Tuesday, December 6, 2011

Data Payload Facet Pattern

I have no idea if this already exists, or if there's a better way, but here's a little thing I came up with yesterday.  I'm calling it the data payload facet pattern. I guess it's pretty similar to the Façade pattern, but a bit more specific.

What is this pattern?  It's a way of creating what is essentially an Object Oriented version of a SQL view.

If you have a generic payload object that has a Map<String,Object> concept, then anything you set or get from this Map is, to a point unsafe.  You can use the class argument improvement at least on getters, but it's still pretty weak.

Enter the Payload Facet Object.
 
public class DataPayload {
  properties = new HashMap<String,Object>();
  private Object payload;

  public <T> T getProperty(String name, Class<? extends T> c) {
    if (!c.containsKey(name) || c.isInstance(properties.get(name))) {
      return properties.get(name);
    }
    throw new IllegalArgumentException("The property "+name+" has type "+properties.get(name).getClass().getName()+" but you requested an object of type "+c.getName());
  }

  public DataPayload setProperty(String name, Object value) {
    properties.put(name, value); // not worrying about replacing here
    return this;
  }
}

So we have the pretty awful property object that is horribly error prone, particularly with String names.

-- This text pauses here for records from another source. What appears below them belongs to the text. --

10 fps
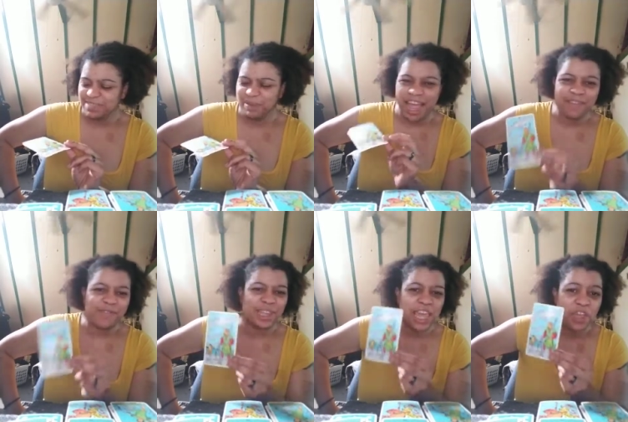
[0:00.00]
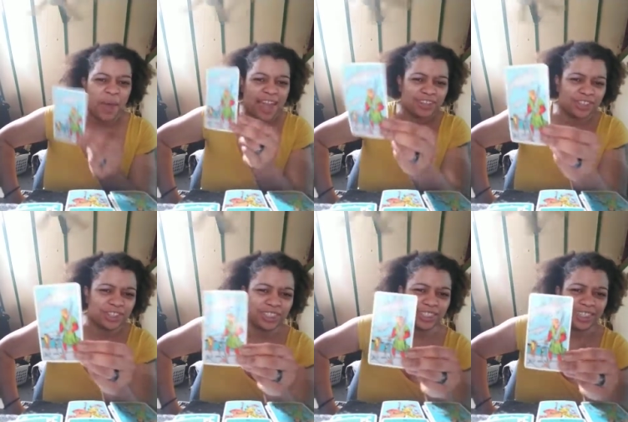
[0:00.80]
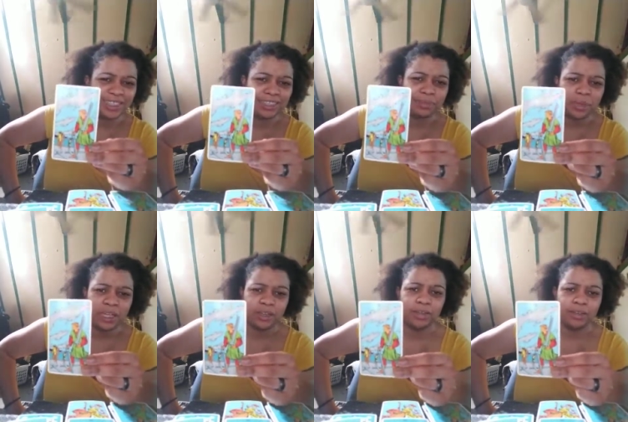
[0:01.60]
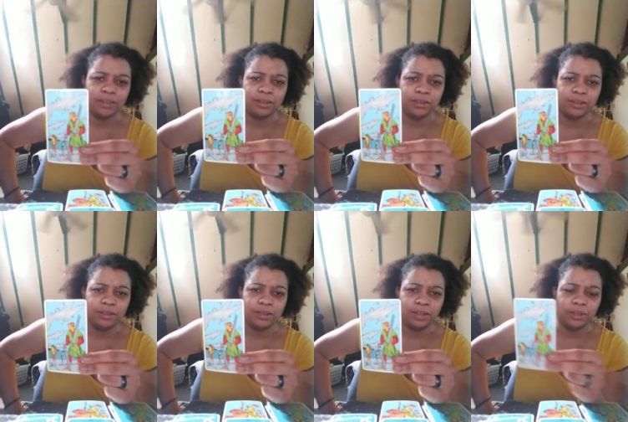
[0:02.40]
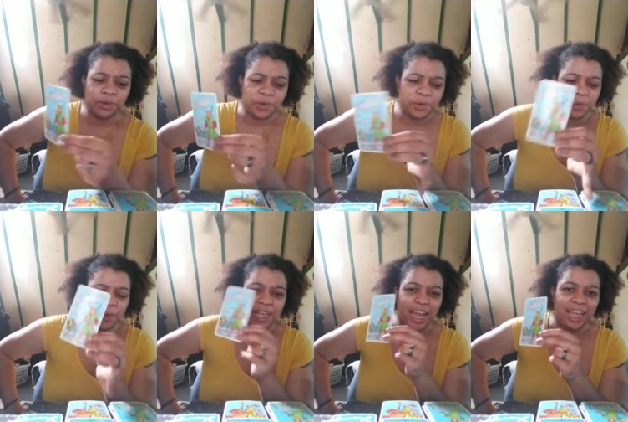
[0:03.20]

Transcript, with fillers: but I feel like you actually need to be in order to win.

We layer a Facet Object on top of this:

public class UserEntryPayloadFacet {
  public static final String USERNAME="Username";
  public static final String PASSWORD="Password";
  public static final String EMAIL="Email";

  private DataPayload proxied;

  public String getUsername() {
    return super.getProperty(UserEntryPayloadFacet.Username, String.class);
  }

  public UserEntryPayloadFacet setUsername(String username) {
    super.setProperty(UserEntryPayloadFacet.Username, username);
    return this;
  }

  public String getPassword() {
    return super.getProperty(UserEntryPayloadFacet.Password, String.class);
  }

  public UserEntryPayloadFacet setPassword(String password) {
    super.setProperty(UserEntryPayloadFacet.Password, password); // of course - passwords are never in plain text, right?
    return this;
  }
  
  ....
  // If you feel like it...
  public DataPayload unwrap() {
    return proxied;
  }
}

You get the general idea.  In my implementation I've defined an interface to include an unwrap() method call to get at the payload, and in my case, I'm also exposing the underlying data object properties via proxy method calls, so the facet would have a getProperty(...) call and a setProperty(...) call.  Your mileage may vary.